Bug: Character sets and $r->custom_response
Bug: Character sets and $r->custom_response
am 23.05.2008 12:09:52 von Clinton Gormley
Hi all
There seems to be a bug in the mod_perl2/apache2 handling of character
sets for $r->custom_response(). I'm not sure which is at fault.
My pages are all in UTF8, but I can't find a way to set this character
set for custom generated error pages.
I've tried:
- $r->content_type('text/html; charset = utf8');
- $r->err_headers_out('Content-type' =>'text/html; charset = utf8');
-
- AddDefaultCharset UTF8
to no avail - apache always overrides this with:
Content-Type: text/html; charset=iso-8859-1
According to the apache docs for AddDefaultCharset:
Note: This will not have any effect on the Content-Type and
character set for default Apache-generated status pages (such as
'404 Not Found' or '301 Moved Permanently') because those have
an actual character set (that in which the hard-coded page
content is written) and don't need to have a default applied.

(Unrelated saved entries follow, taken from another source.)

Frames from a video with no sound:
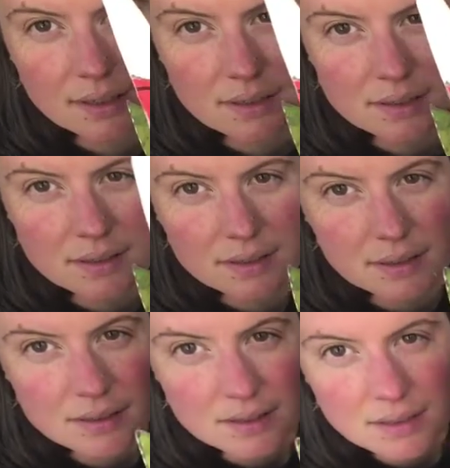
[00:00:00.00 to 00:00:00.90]
is
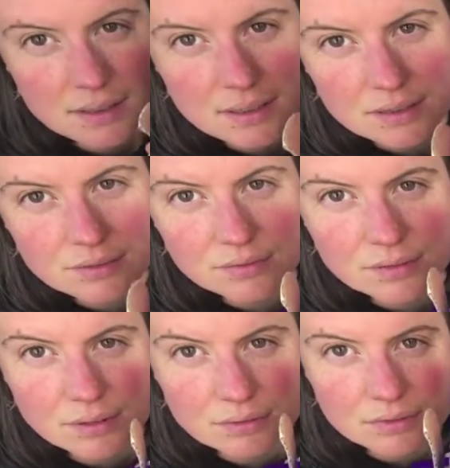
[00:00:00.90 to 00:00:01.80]
a series of
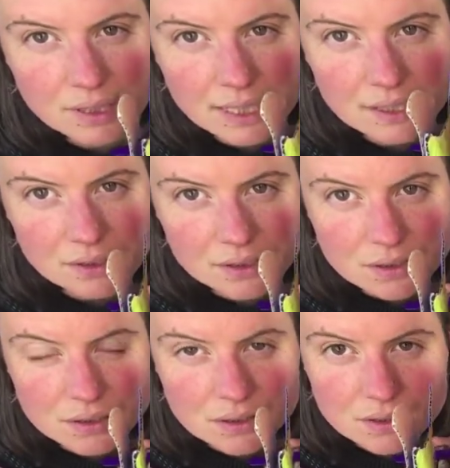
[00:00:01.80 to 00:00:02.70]
of layers.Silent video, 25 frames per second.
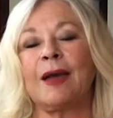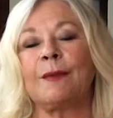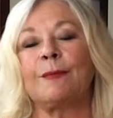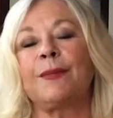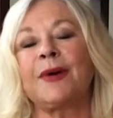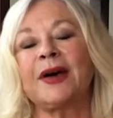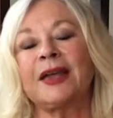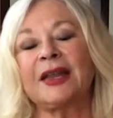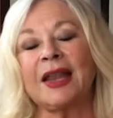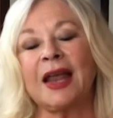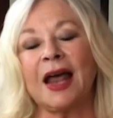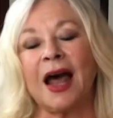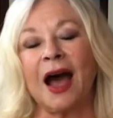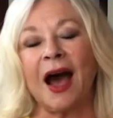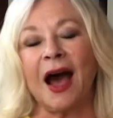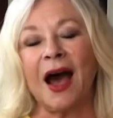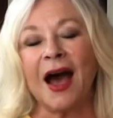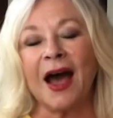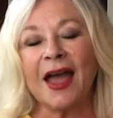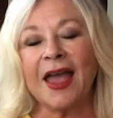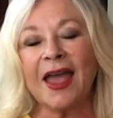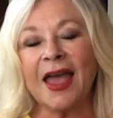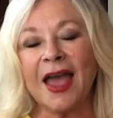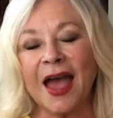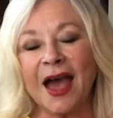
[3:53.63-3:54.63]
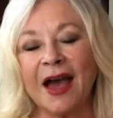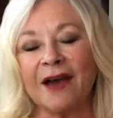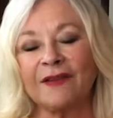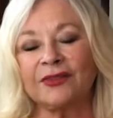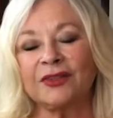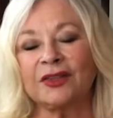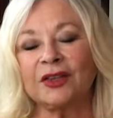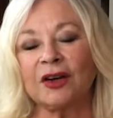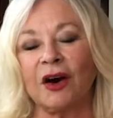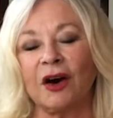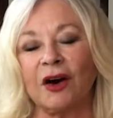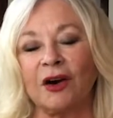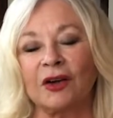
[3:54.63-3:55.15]
But I have
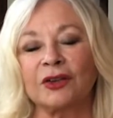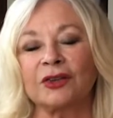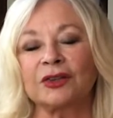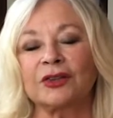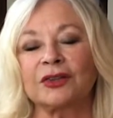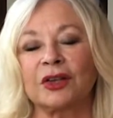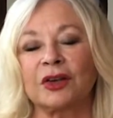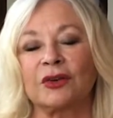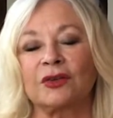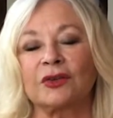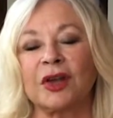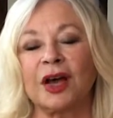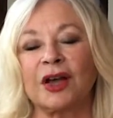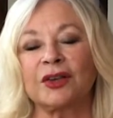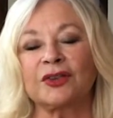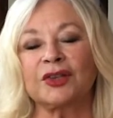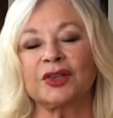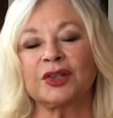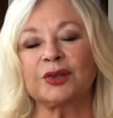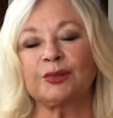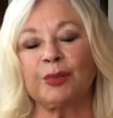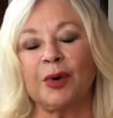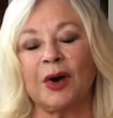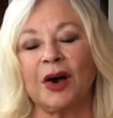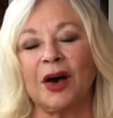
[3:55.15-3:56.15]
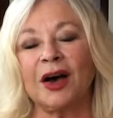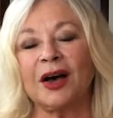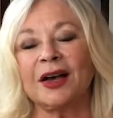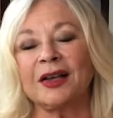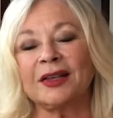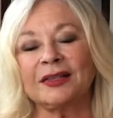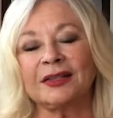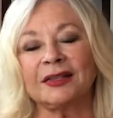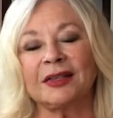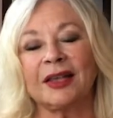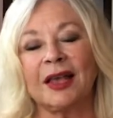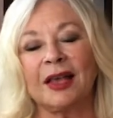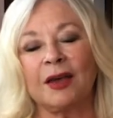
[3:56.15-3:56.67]
to also not just
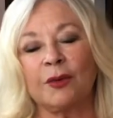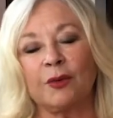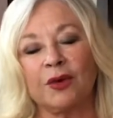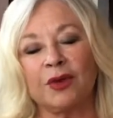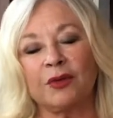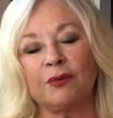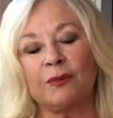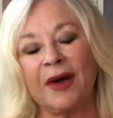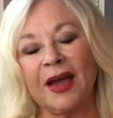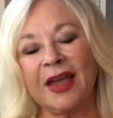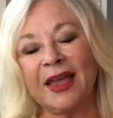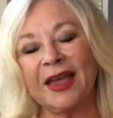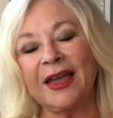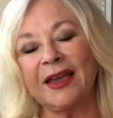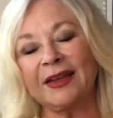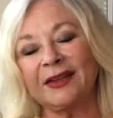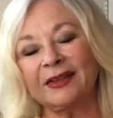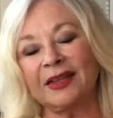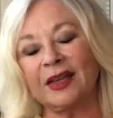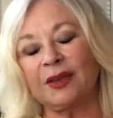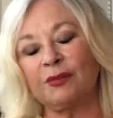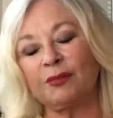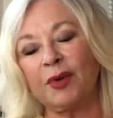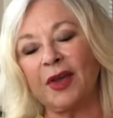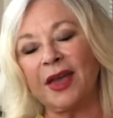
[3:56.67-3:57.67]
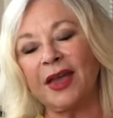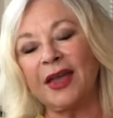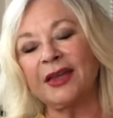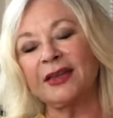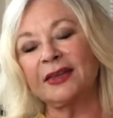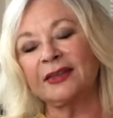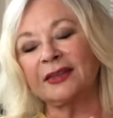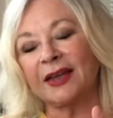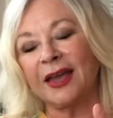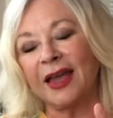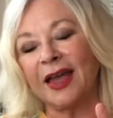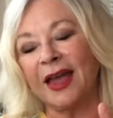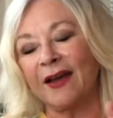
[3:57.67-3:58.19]
pause with my hectic
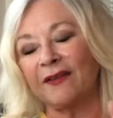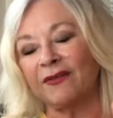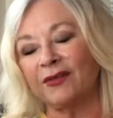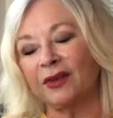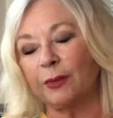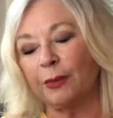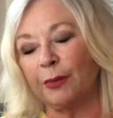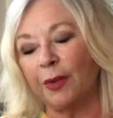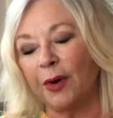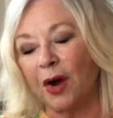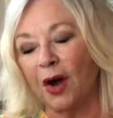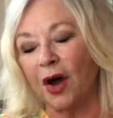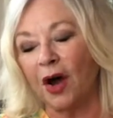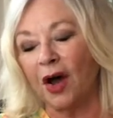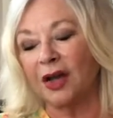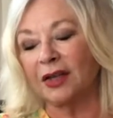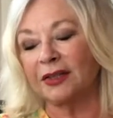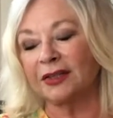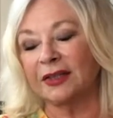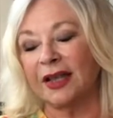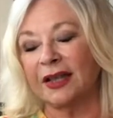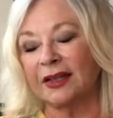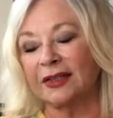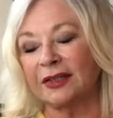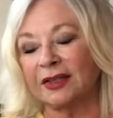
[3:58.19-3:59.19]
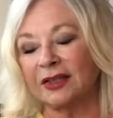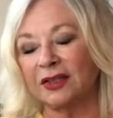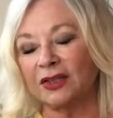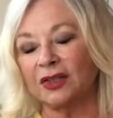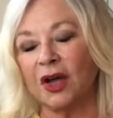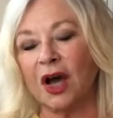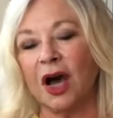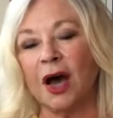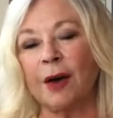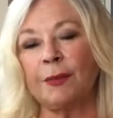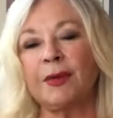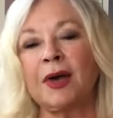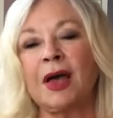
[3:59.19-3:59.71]
pace. I have to pause and
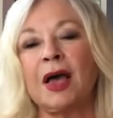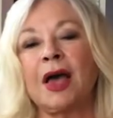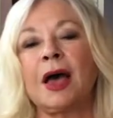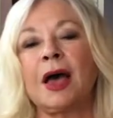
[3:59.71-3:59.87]
stop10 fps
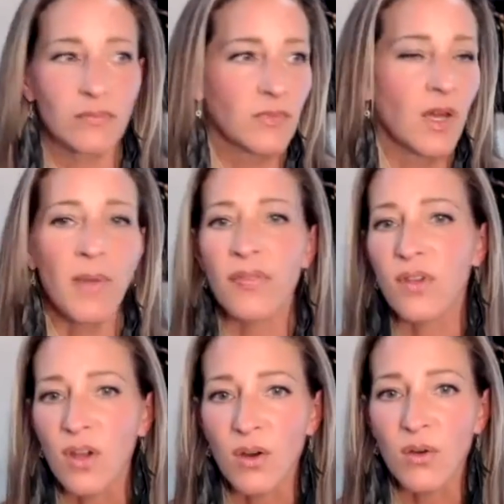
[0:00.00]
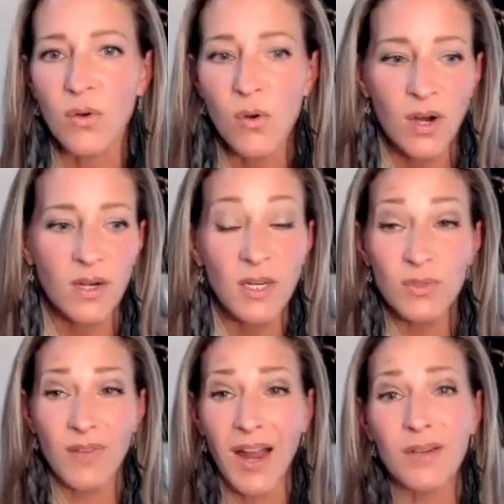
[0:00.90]
a month ago, or he
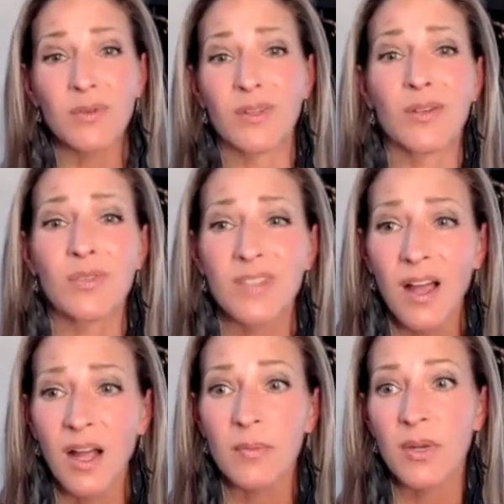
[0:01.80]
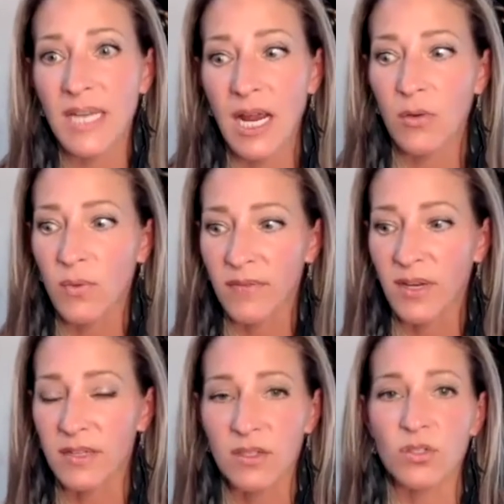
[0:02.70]
was fine when he was young, but now we've
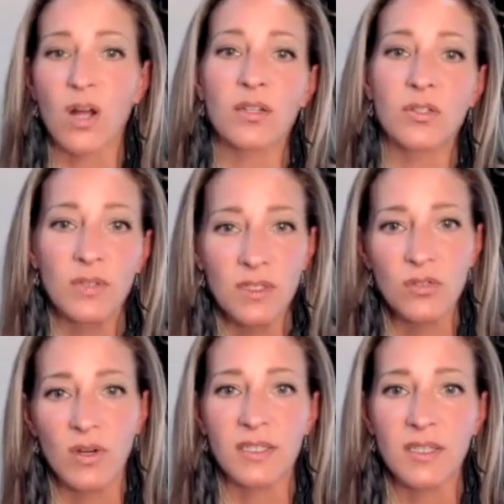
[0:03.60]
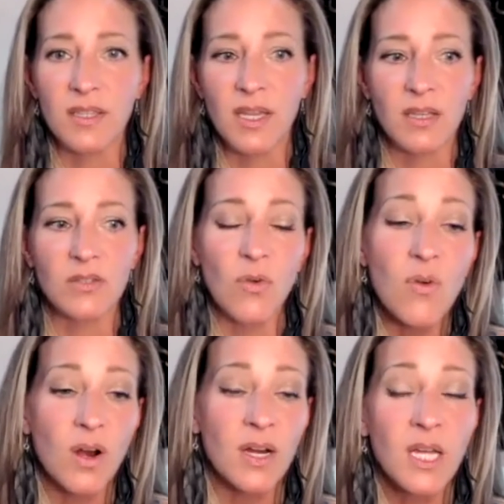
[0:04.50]
got this dog doing these crazy things,
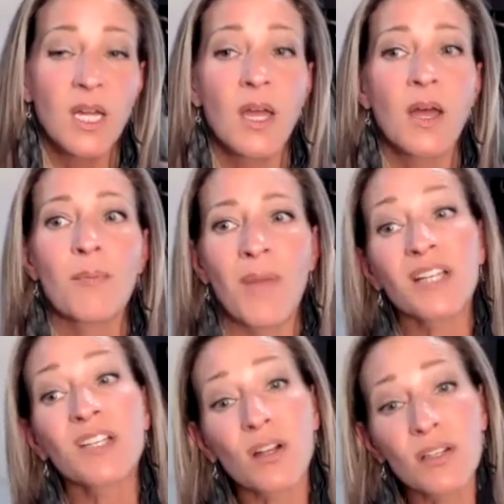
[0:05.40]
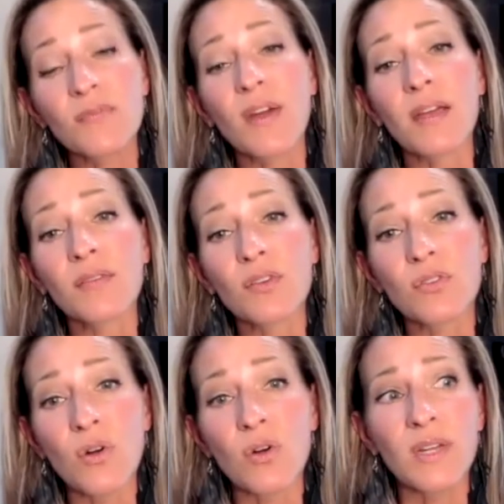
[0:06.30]
or my dog is 5 years
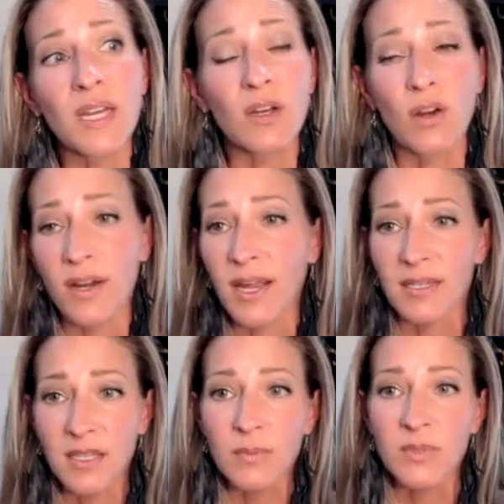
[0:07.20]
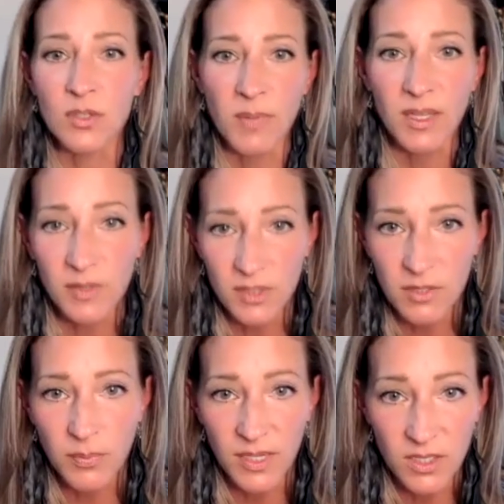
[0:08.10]
old and already has hip
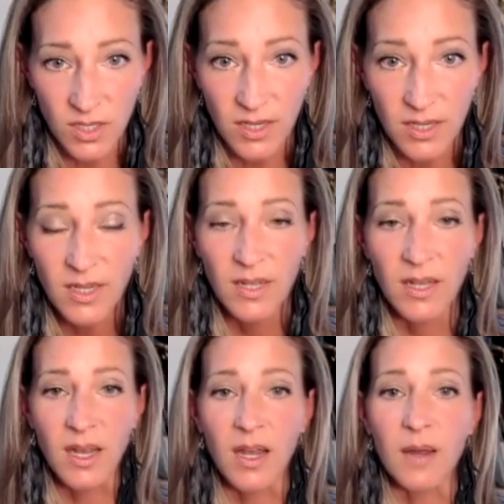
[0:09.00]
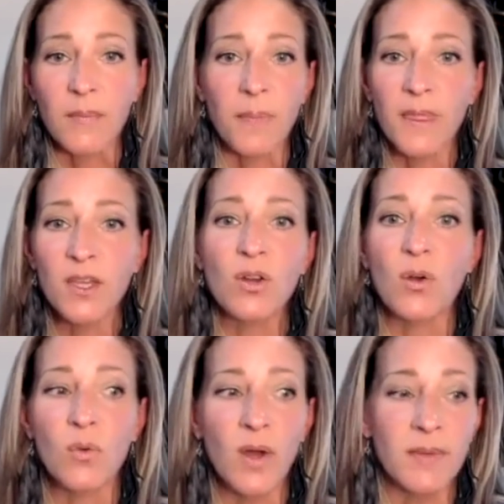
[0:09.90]
dysplasia.
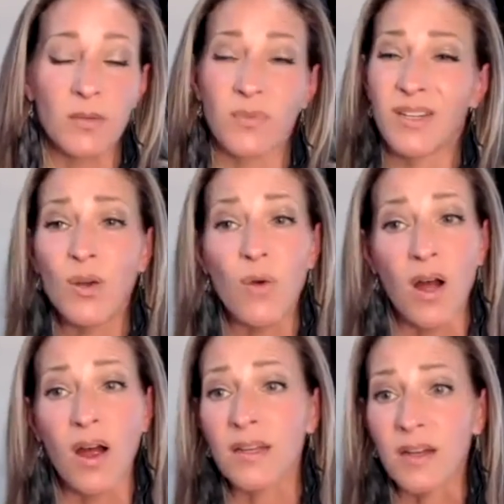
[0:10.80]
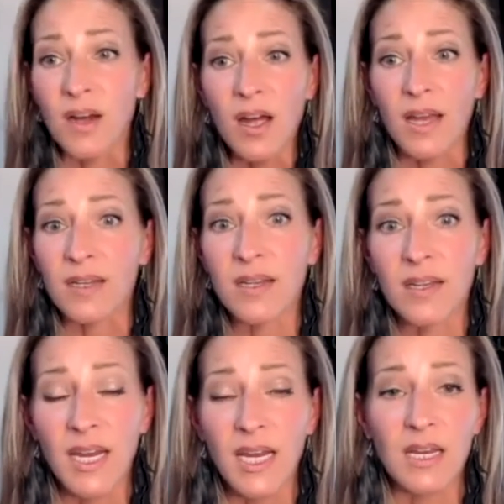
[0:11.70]
We can go on and on.
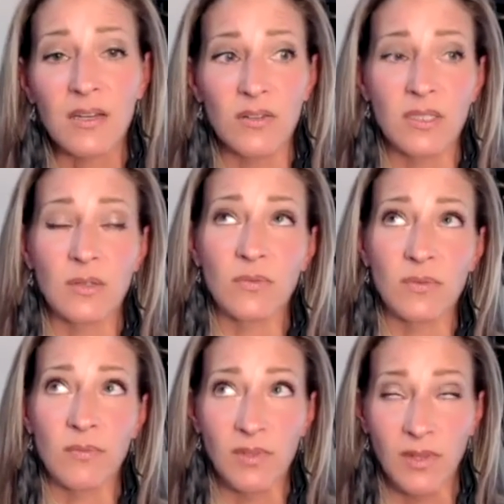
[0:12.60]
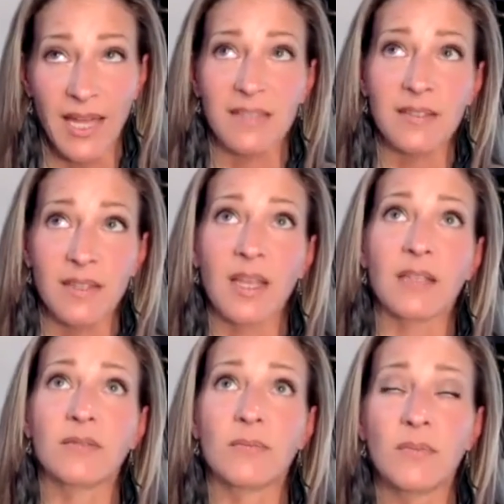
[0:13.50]
And last
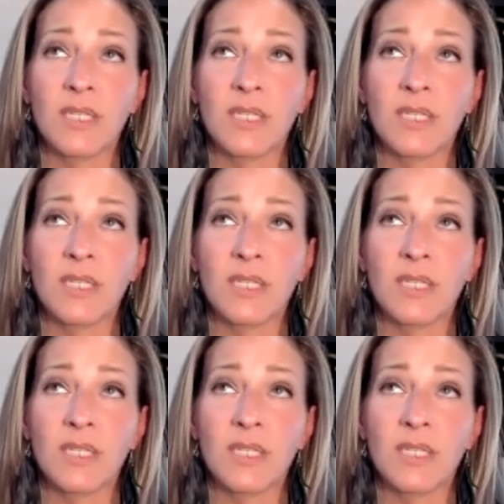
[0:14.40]
thing,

That implies that the character set is taken from the file itself, but
that shouldn't apply to errors generated with
$r->custom_response($error_msg)
For now, I plan to just entity escape anything that isn't in the ASCII
range, but is there a workaround? Should this be fixed?
thanks
Clint
Re: Bug: Character sets and $r->custom_response
am 23.05.2008 13:12:23 von Clinton Gormley
> For now, I plan to just entity escape anything that isn't in the ASCII
> range, but is there a workaround? Should this be fixed?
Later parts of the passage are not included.